I’m again returning to InnoDB scalability and related bug #15815 as it hurts many users and customers using multi-cpu servers.
Short intro into problem:
On 4-CPU box 1 thread executes full-table scan select query for 8 sec,
but with 4 threads – each thread executes query for 240 sec.
It is very strange as threads use only SELECT queries and ideally there should be no
any problem in concurrent enviroment, especially for CPU-bound workload.
I did the profiling which show the problem is with “buffer pool” mutex, which protects innodb_buffer_pool.
In details, for each scanned row InnoDB calls block_get / block_release functions
which aquire/release the block related to the current row. And the problem functions
block_get / block_release use mutex_lock(buffer_pool_mutex) / mutex_unlock(buffer_pool_mutex)
calls. So global mutex is accessed for each scanned rows, what in multi-CPU/multi-threading
enviroment results in “mutex ping-pong” problem.
Looking in source code of block_get / block_release function I don’t see obviosly reasons
to use global lock which can not be weaken to block level.

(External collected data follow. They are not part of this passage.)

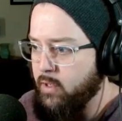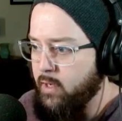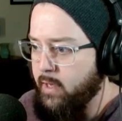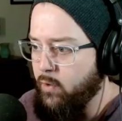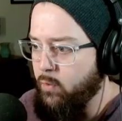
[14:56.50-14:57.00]

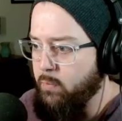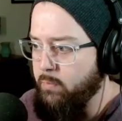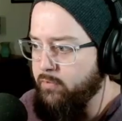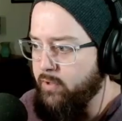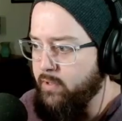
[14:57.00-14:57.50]
I don't
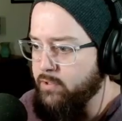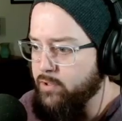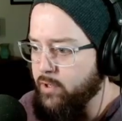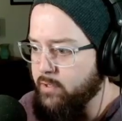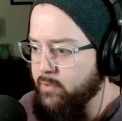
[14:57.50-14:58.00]
remember seeing that
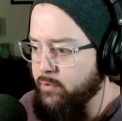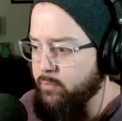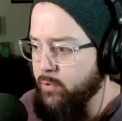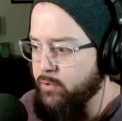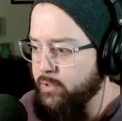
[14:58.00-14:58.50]
shark as I was
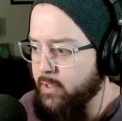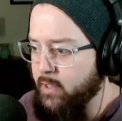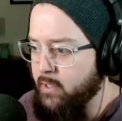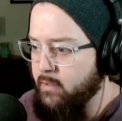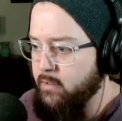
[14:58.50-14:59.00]
approaching that.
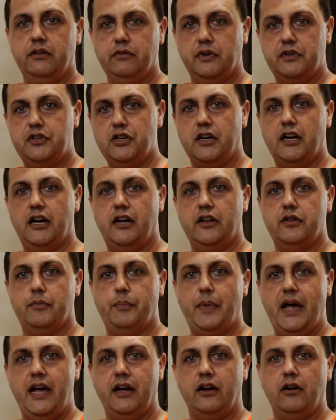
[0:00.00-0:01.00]
We took it out of the
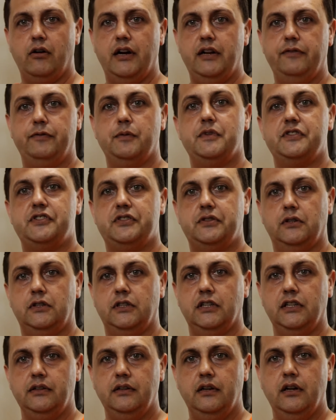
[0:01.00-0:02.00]
bag already from the store.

I tried to replace buffer_pool_mutex in
these place to block_mutex and I got impressive results: now
each of 4 threads executes query for 11 sec.
So performance is increased by 240/11 ~= 21 times, and if before we had negative scalability, currently
scalabilty factor is 2.9 (the result with 4 threads = 2.9 * result with 1 thread).
The current patch can not be considered as stable as it touches many InnoDB subsystems,
but it looks like right direction to solve problem.